Despite playing at home in front of a 75,000 crowd, coach Massimiliano Allegri was clearly aware of his team's limitations and accepted that his side would have to concede most of the possession to Barcelona.

The Catalans had enjoyed 65 percent of the ball before Milan opened the scoring in the 57th minute, just as Allegri had predicted they would before the match.

But, rather like Chelsea in last year's semi-final, Milan managed to nullify Barcelona's attacked by pulling all their players back into the last third of the defence, creating an almost impenetrable barrier.

It worked remarkably well and not even the combination of Andres Iniesta and Lionel Messi could find a way through.

"It was an extraordinary game from a defensive point of view as we didn't concede anything to Barcelona," Allegri said.

A season which started disastrously has suddenly come good for Milan as Allegri coaxes the best out of group of players who many thought would struggle to compete both domestically and in Europe.

Allegri's future was the subject of almost weekly speculation back in September and October, yet the unflappable coach is now the hero of the hour after his side became only the second this season to prevent Barcelona from scoring.

"We did very well and I have to say that our coach was very, very good in my opinion," said chief executive Adriano Galliani, who has stood by Allegri from the outset.

"We played a perfect match. We did well to prevent them from getting inside the box."

JEERED OFF

Wednesday's rapturous celebrations were a far cry from the opening Champions League match of the season when Milan were booed off the pitch at a half-empty San Siro after being held 0-0 by Anderlecht.

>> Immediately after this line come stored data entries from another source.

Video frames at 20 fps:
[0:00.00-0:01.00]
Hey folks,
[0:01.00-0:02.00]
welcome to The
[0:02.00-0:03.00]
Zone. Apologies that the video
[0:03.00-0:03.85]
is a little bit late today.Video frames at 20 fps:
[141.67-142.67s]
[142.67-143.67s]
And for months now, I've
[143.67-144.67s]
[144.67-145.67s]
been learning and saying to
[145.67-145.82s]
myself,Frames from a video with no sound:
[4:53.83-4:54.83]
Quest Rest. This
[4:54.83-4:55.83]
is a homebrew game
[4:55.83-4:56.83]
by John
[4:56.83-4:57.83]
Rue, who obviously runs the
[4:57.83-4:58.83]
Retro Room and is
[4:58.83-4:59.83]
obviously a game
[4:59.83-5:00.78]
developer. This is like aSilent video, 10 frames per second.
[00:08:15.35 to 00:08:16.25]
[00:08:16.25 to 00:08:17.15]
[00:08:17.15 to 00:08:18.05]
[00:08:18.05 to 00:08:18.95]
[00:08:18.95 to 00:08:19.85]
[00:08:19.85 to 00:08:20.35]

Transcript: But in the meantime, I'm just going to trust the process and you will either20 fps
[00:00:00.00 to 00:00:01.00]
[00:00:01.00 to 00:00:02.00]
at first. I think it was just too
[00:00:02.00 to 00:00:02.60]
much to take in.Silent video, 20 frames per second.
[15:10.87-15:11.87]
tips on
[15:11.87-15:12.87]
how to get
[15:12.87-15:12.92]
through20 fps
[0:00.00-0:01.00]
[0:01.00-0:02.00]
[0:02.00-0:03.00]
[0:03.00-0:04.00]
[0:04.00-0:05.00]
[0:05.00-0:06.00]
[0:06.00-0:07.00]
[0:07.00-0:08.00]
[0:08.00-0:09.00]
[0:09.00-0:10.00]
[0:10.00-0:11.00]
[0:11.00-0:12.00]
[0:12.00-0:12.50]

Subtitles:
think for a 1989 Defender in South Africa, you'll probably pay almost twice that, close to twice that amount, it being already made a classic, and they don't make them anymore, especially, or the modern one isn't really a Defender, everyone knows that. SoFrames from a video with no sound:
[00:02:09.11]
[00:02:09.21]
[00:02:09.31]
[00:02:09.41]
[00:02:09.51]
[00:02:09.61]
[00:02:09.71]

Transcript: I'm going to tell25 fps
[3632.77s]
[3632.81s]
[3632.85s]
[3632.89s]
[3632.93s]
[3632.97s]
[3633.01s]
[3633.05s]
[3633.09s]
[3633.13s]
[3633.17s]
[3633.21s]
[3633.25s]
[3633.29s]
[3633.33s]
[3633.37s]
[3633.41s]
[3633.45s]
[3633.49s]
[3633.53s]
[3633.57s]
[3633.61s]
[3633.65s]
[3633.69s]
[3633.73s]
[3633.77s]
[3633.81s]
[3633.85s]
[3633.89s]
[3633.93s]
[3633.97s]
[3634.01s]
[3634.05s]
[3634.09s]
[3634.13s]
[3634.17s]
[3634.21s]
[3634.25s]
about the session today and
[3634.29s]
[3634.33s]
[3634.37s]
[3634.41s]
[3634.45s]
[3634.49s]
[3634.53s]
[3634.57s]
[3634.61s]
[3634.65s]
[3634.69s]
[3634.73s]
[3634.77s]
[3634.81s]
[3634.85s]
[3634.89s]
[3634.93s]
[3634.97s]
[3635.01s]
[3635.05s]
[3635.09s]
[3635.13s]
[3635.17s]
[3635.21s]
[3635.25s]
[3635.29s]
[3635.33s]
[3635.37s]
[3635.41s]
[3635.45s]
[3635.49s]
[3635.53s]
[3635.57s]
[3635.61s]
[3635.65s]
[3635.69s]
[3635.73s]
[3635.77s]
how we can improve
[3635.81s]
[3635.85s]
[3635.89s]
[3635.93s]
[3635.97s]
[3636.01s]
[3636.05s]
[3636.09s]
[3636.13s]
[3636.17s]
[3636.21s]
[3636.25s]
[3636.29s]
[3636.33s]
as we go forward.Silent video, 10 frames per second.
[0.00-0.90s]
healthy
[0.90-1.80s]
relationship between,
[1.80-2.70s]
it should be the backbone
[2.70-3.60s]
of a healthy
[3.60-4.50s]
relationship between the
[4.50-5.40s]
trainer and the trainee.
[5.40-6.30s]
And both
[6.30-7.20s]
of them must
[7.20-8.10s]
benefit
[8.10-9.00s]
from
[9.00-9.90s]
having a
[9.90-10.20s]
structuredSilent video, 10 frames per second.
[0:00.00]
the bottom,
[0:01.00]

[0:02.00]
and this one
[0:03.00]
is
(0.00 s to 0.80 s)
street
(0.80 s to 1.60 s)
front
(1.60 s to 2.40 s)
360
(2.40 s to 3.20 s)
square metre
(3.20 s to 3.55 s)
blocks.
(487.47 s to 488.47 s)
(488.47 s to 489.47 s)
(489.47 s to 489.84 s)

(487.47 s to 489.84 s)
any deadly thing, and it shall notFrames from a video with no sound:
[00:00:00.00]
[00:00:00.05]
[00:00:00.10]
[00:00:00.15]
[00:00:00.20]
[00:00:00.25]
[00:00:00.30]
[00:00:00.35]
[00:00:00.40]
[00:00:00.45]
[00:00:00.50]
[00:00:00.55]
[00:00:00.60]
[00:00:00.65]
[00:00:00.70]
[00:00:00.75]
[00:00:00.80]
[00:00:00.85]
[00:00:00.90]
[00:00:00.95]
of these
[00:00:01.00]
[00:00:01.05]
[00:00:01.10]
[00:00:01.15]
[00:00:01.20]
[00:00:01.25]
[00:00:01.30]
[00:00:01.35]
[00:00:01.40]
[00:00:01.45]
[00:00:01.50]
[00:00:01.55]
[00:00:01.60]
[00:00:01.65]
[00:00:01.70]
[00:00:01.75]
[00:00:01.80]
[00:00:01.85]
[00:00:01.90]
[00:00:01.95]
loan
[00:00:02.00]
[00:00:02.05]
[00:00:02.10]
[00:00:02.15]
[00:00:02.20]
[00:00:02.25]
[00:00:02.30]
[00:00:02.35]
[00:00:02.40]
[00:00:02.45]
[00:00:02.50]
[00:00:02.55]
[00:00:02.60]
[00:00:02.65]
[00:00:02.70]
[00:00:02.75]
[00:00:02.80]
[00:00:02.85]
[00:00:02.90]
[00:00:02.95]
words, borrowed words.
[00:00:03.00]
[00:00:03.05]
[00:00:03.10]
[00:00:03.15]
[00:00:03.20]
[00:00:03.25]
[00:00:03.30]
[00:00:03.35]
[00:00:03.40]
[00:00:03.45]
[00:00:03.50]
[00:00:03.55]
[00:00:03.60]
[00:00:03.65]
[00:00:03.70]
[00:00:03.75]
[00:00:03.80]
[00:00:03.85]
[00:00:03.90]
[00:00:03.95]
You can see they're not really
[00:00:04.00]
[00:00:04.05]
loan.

Forced to sell players such as Zlatan Ibrahimovic to cut costs, Milan failed to win a home game in their group and their total of eight points was the lowest of any of the teams in the last 16.

Yet the club appear to have spent wisely in the transfer market and players such as Kevin Constant, playmaker Riccardo Montolivo and teenage forward M'Baye Niang have all turned out to be astute signings.

Even Colombian central defender Cristian Zapata has come good after being relegated with Spanish club Villarreal last season.

Allegri has stressed throughout that Milan are building for the future rather than looking for immediate success.

"The team is still growing it's doing so very quickly, I think it's a team that will do well for years to come," he said.

The win brought more tributes to club president Silvio Berlusconi, the former Italian prime minister who is campaigning to return to power in the weekend's parliamentary elections.

"Football is beautiful as you never know what can happen, but not even the most optimistic fan would have imagined this," Galliani added.

"We have to dedicate this win to president Berlusconi as it's the 27th anniversary of his acquisition of the club and all the fans should know who they have to thank.

"President Berlusconi brought this club to the top of the world. The fans shouldn't forget this, even when we lose to Sampdoria at home, not only when we win against Barcelona.

"Winning games like this needs great fans, a great stadium, history, tradition. I remember the final that Milan lost to Real Madrid in 1958. We have a certain history and other teams look at us with a certain respect."